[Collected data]
▼

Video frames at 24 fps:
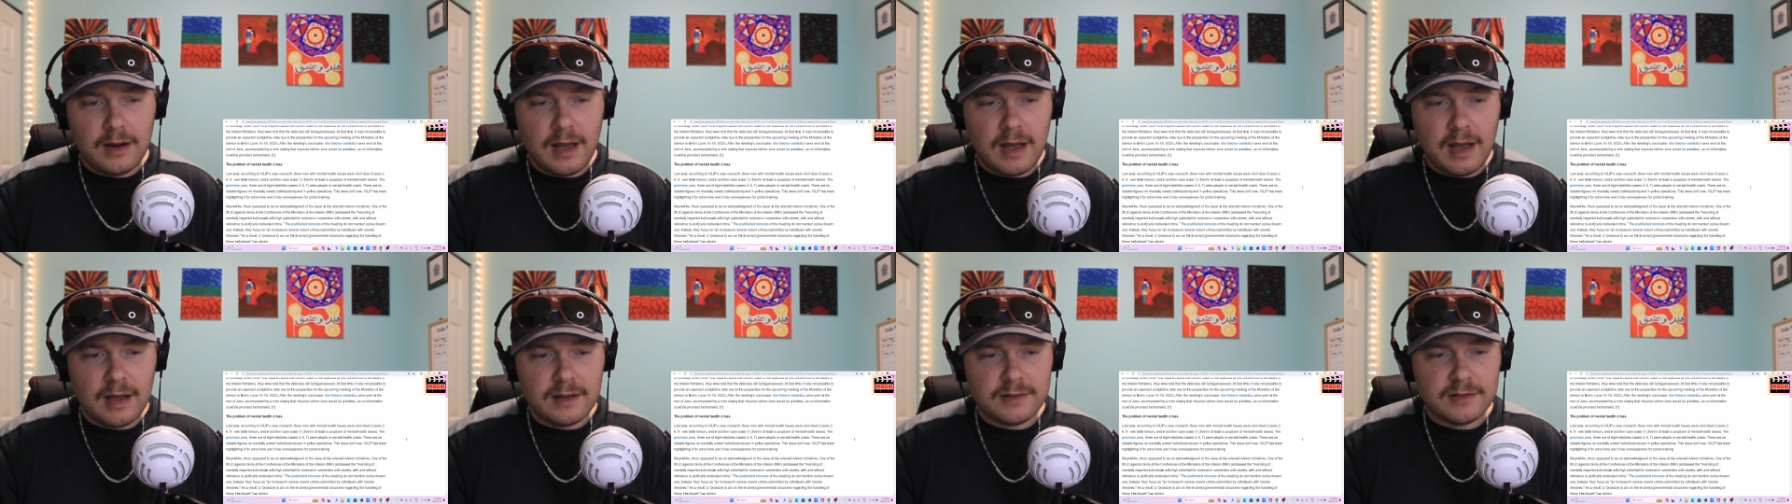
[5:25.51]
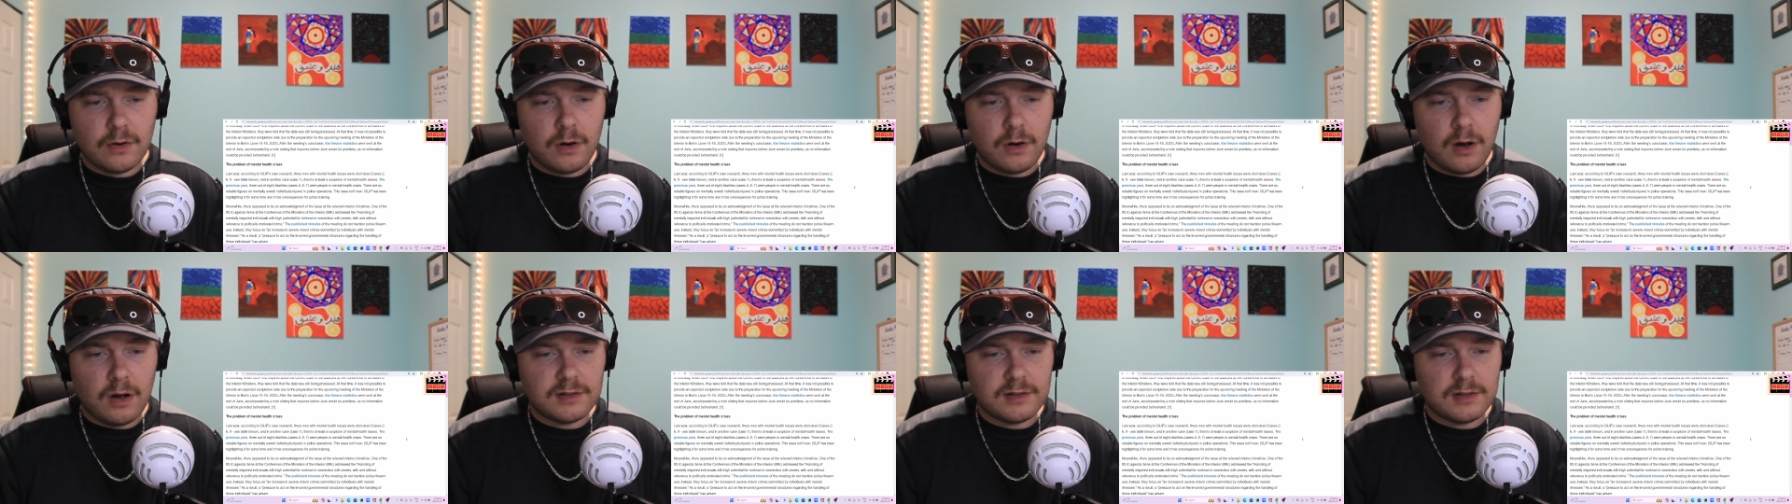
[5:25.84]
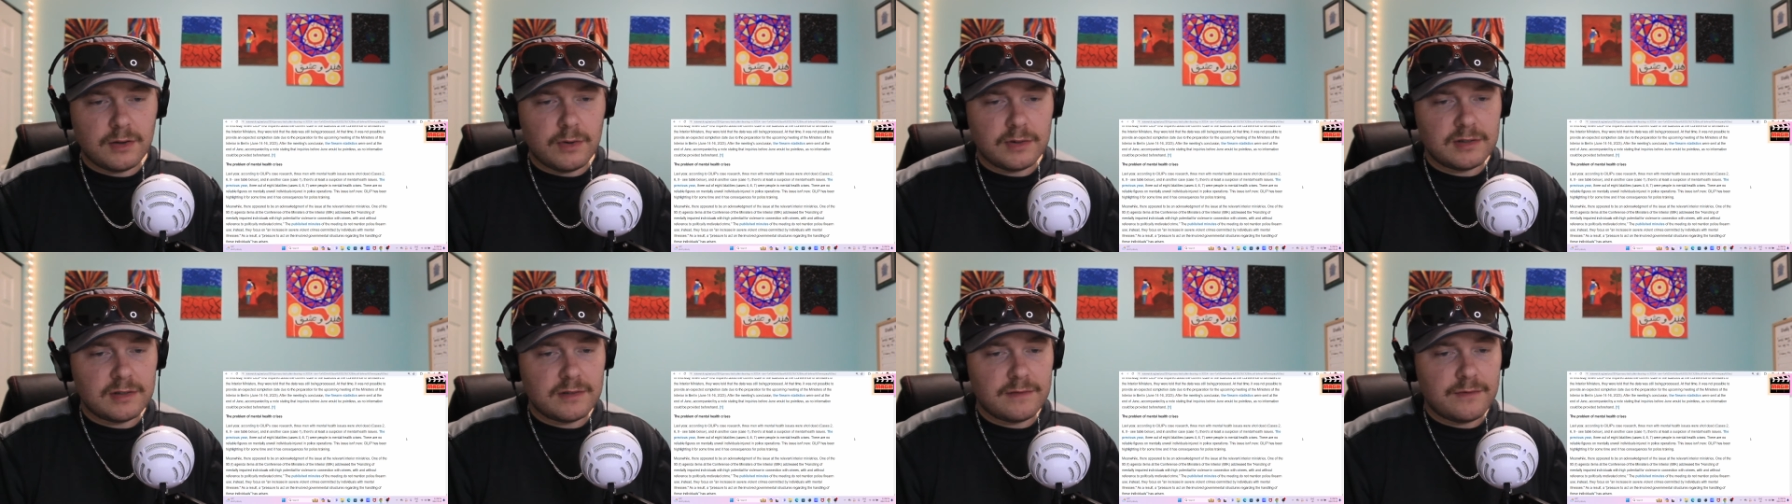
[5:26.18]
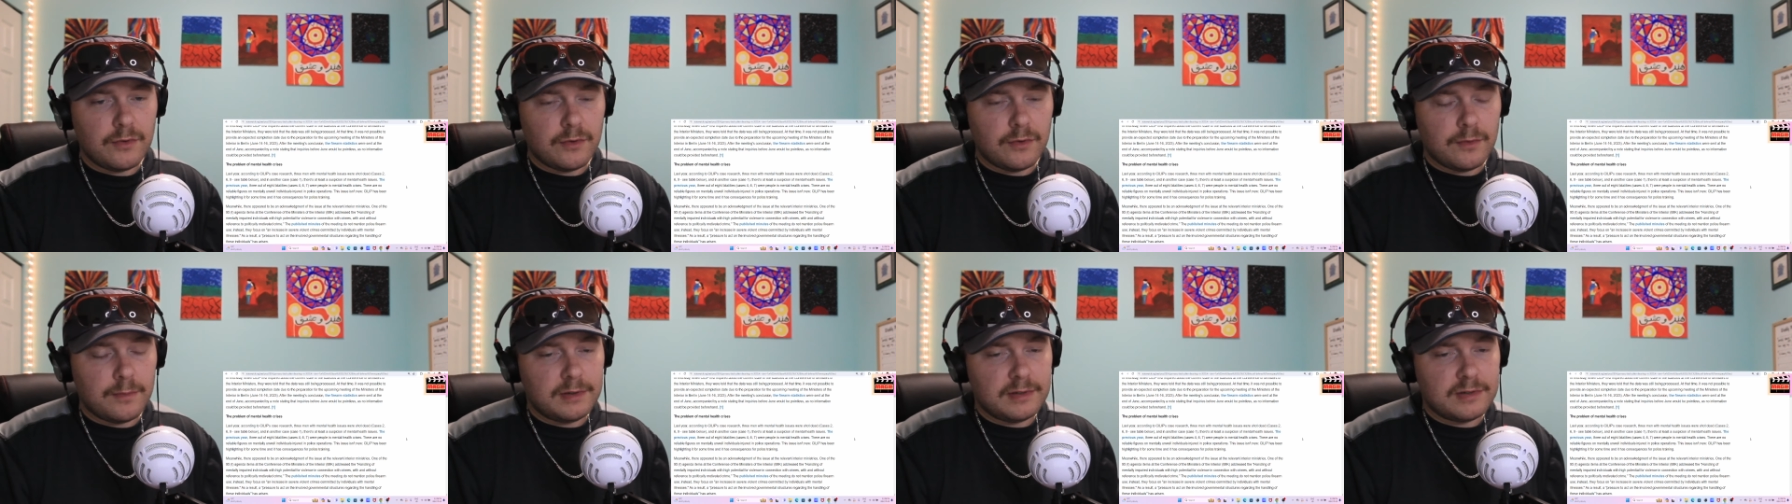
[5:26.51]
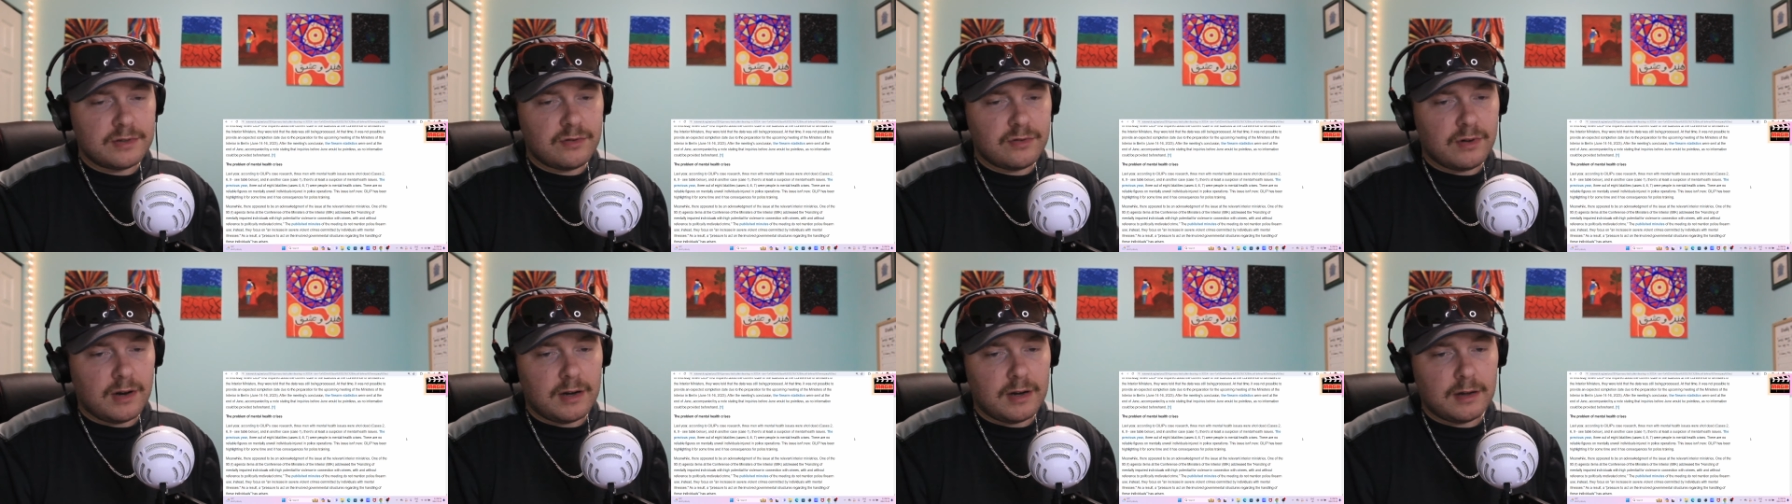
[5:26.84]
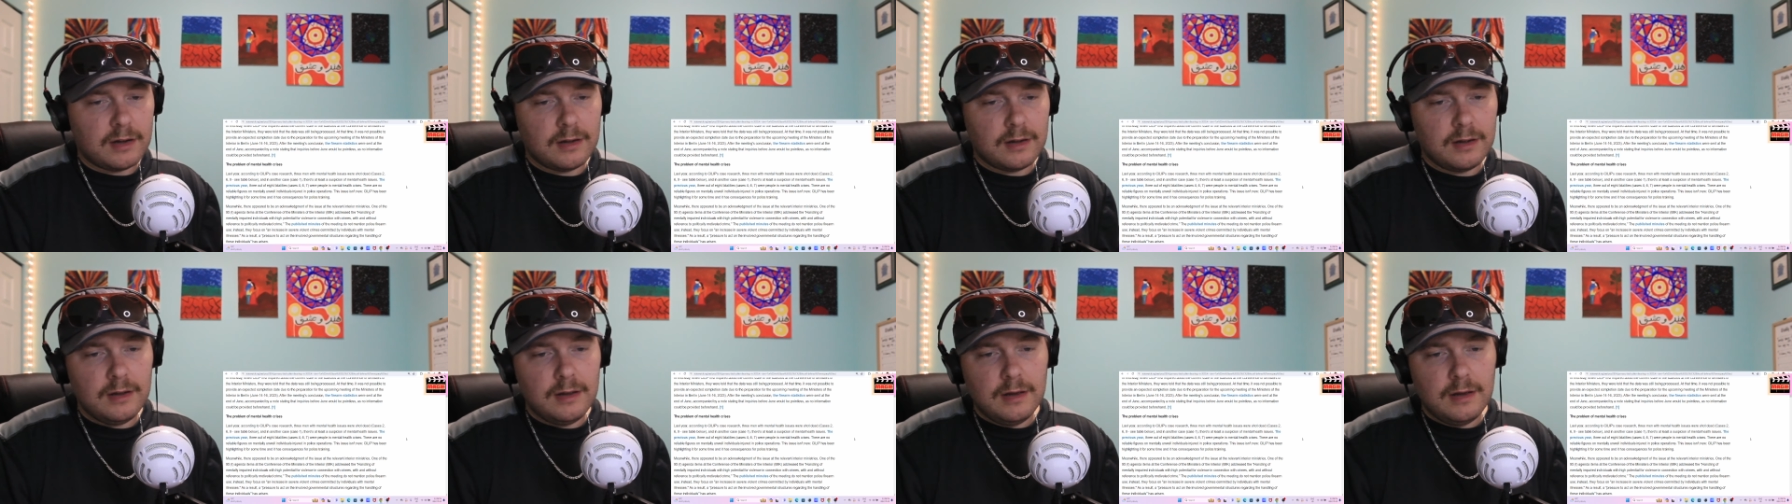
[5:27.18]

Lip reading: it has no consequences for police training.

▲
▼

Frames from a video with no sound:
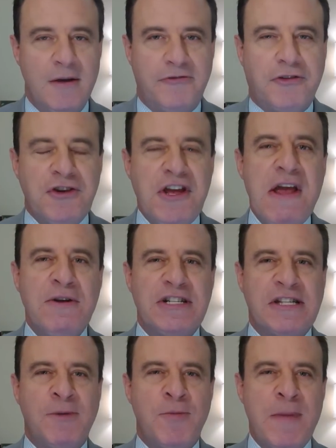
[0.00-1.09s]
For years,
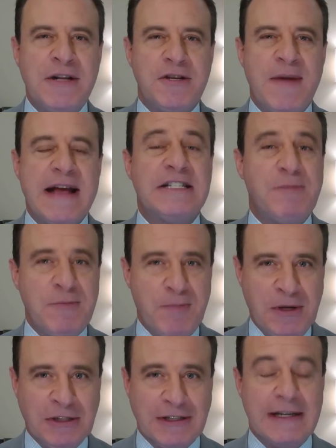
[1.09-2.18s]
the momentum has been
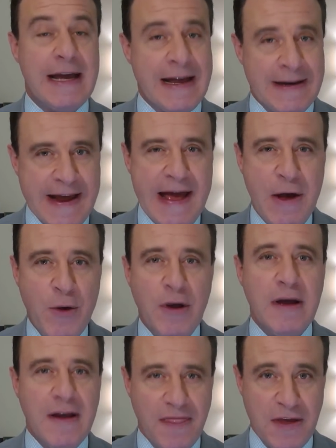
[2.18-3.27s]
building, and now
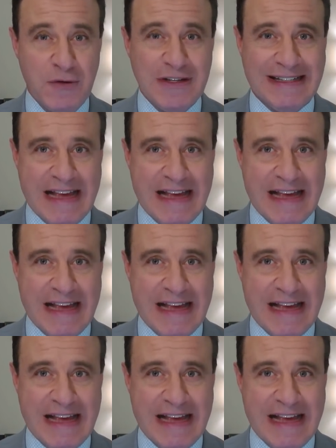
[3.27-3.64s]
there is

▲
▼

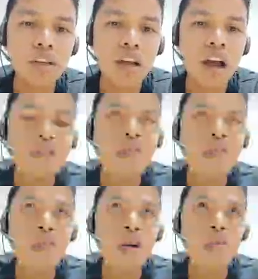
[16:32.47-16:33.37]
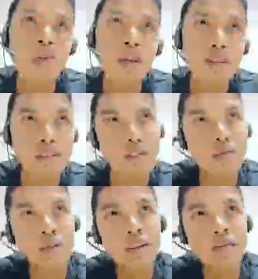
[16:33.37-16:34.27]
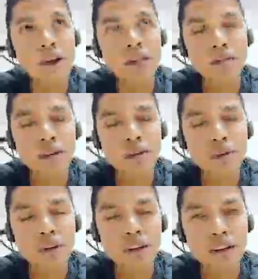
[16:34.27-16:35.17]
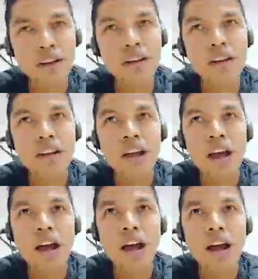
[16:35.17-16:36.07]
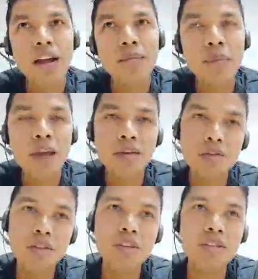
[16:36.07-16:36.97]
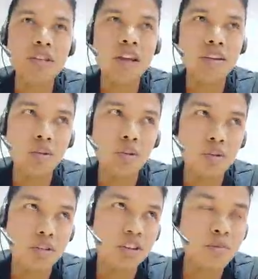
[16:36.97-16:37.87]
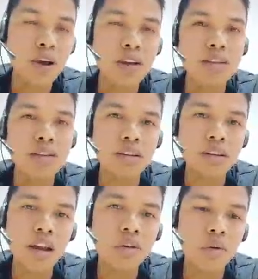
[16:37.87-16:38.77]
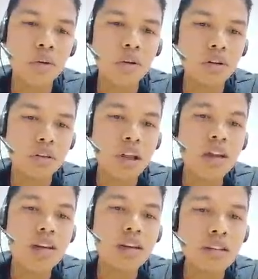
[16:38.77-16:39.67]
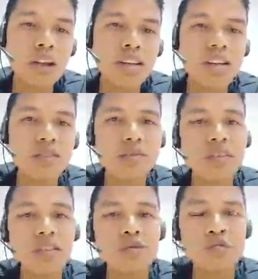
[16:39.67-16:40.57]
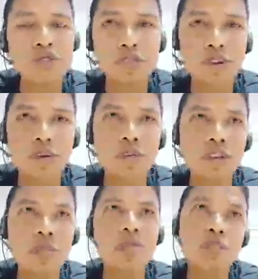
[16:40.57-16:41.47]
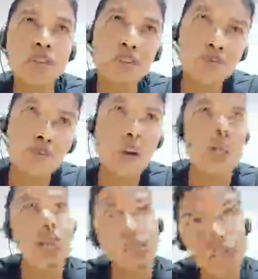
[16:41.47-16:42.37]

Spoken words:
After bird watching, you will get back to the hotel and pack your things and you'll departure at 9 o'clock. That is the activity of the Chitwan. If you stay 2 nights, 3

▲

• **What you have to do**: Leaving each picture behind, please give again exactly the lines above from the one with "Video frames at" through the one with "Lip reading: it", both included, and no others.

• **Answer space**:
Video frames at 24 fps:
[5:25.51]
[5:25.84]
[5:26.18]
[5:26.51]
[5:26.84]
[5:27.18]

Lip reading: it has no consequences for police training.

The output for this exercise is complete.